4. nsDependentCString() creates a nsACString out of the buffer,
   scanning until it finds a null to figure out the length. Might
   crash harmlessly on an access violation here, but if not the
   string is now longer than expected and contains extra memory.
5. WebGLMappedIdentifier contains two nsCStrings, initialized from
   the nsDependentCStrings. This will copy their contents, but
   into buffers newly allocated based on the size reported by
   the nsDependentCString.
6. the WebGLMappedIdentifier is added to a nsTArray.

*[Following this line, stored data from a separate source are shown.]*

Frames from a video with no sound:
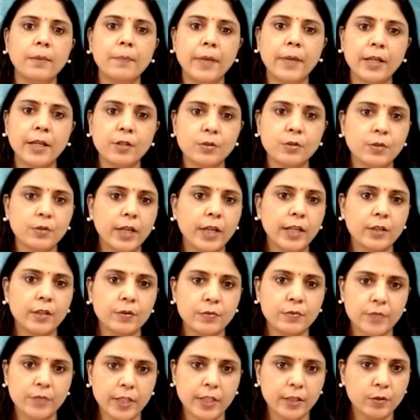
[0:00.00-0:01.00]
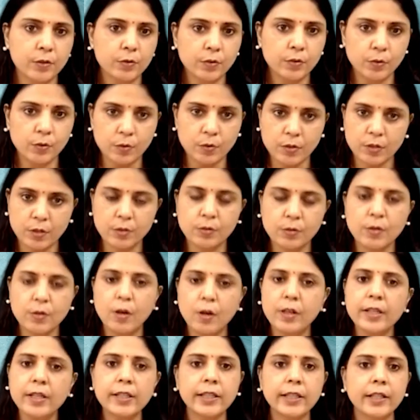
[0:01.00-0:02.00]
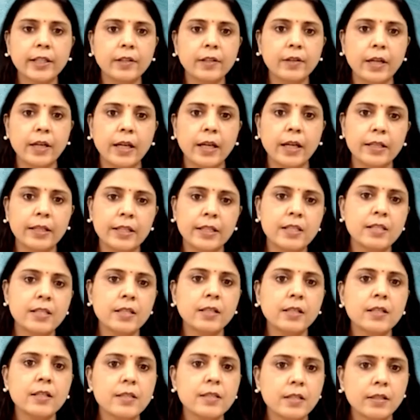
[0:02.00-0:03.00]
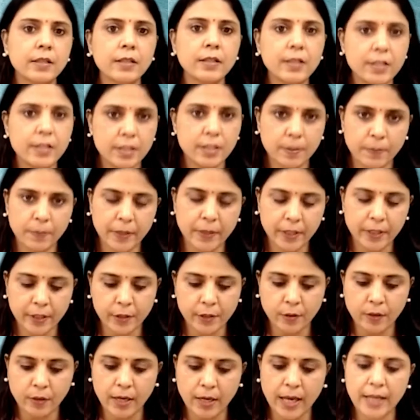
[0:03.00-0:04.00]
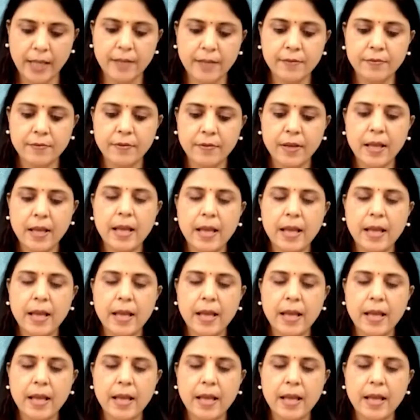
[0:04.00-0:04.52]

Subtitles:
meant to kind of take you closer to God and instill a certain discipline in your life.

After this point I don't know what happens to the uniform and attribute names and it's possible that being too long is bad, but I'm not seeing an overwrite in CompileShader. Then again you said the crash was with mapped_name and I'm not seeing how that's possible either (we create those and they're shorter than MAX_SYMBOL_NAME_LEN), so maybe there's something important I'm missing.
(In reply to Daniel Veditz [:dveditz] from comment #26)
> 5. WebGLMappedIdentifier contains two nsCStrings, initialized from
>    the nsDependentCStrings. This will copy their contents, but
>    into buffers newly allocated based on the size reported by
>    the nsDependentCString.

Hah, yes, that latter point ("allocated based on the size reported by the nsDependentCString") is what I missed. It seems that you're right.
Used two of Christian's ASAN 64-bit Linux builds, the one that reproduced the problem (linked to above) and a build from the day after the fix was checked into trunk. Bug repro's cleanly with PoC pre-fix and does not reproduce post-fix. Marking this as verified.
Status: RESOLVED → VERIFIED
So it sounds like its ok to open this bug up now, and we don't think its a security issue.  Does this sound correct?
Up to Daniel who has given this more thought than I have.
Group: core-security
Keywords: sec-vector
Status: VERIFIED → RESOLVED
Closed: 12 years ago12 years ago
@scoobidiver, I assume you did not intend to remove the VERIFIED status here, resetting.
No longer blocks: 676071, 732233
Status: RESOLVED → VERIFIED
(In reply to Christian Holler (:decoder) from comment #32)
> @scoobidiver, I assume you did not intend to remove the VERIFIED status
> here, resetting.
VERIFIED means it's verified in every versions where the patch landed. Based on comment 29, it's only verified in Fx 15, that is why it should be marked as RESOLVED.
(In reply to Scoobidiver from comment #33)

> VERIFIED means it's verified in every versions where the patch landed.

No. VERIFIED means it was verified on trunk, just as RESOLVED means it was resolved on trunk. For branches, the verified flags for each branch are used instead.
What Christian says is correct. "Verified" and "Resolved" states refer to Trunk unless the bug is specifically branch only. That's why we have flags for branches.